It’s 150 years since the completion of the Overland Telegraph Line, which connected the north and south of the country, and then Australia to the rest of the world.

Story Kerry Sharp  Photo Tourism NT/ Shaana McNaught

On September 17, 1870, the dignitaries and townspeople of Palmerston (later renamed Darwin) converged at a freshly dug hole on a hilltop overlooking the Timor Sea to witness an epic moment in Australian colonial history. Harriett Douglas, eldest daughter of the town’s government resident, Captain William Douglas, had been chosen to ‘plant’ the first and northernmost of 36,000 poles that, nearly two years later, would carry the single cable for Australia’s transcontinental Overland Telegraph Line (OTL). 

Nearly 3000km to the south, work crews were being mustered in Port Augusta, SA, ready to also start planting poles, at a rate of ‘20 to the mile’, along roughly the same route taken by Australian explorer John McDouall Stuart on his triumphant 1862 expedition to the Top End coast. 
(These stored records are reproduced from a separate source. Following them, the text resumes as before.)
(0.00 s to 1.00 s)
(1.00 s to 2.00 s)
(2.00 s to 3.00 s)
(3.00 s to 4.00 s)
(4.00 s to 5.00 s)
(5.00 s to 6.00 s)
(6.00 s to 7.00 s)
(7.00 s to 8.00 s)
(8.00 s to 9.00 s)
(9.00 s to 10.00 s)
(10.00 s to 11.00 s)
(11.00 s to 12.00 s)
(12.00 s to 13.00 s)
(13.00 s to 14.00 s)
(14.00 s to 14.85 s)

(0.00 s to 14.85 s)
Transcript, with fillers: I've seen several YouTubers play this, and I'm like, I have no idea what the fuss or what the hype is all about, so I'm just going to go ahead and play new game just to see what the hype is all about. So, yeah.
The OTL project was funded by the SA Government and led by its visionary postmaster-general and superintendent of telegraphs Charles Todd, who suggested such an initiative in 1863. Less than two years after construction began, the north and south-facing cable ends had been connected at remote Frew Ponds, 650km south of Darwin, opening the way for direct morse code messaging across most of the continent.
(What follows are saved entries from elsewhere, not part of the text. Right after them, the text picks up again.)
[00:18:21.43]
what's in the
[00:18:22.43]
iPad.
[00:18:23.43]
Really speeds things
Australian history enthusiasts will celebrate the 150th anniversary of the OTL’s completion this year, with re-enactments, exhibitions, talks, presentations and other commemorative events planned to coincide with significant dates connected with this ambitious undertaking. They include an NT Heritage re-enactment at Frew Ponds, where a highway memorial to Todd now stands, exactly 150 years to the minute and day – 12.10pm on August 22, 1872 – that the project’s northern section overseer Robert Patterson soldered two cable ends together to open the line for the first messages to flow. Hundreds of people are expected to be there when NT historian, author and OTL devotee Derek Pugh replicates Patterson’s ‘launch’ by ceremoniously smashing a tea-filled Hennessy brandy bottle against the final pole, to the salute of 21 pistol shots fired into the air.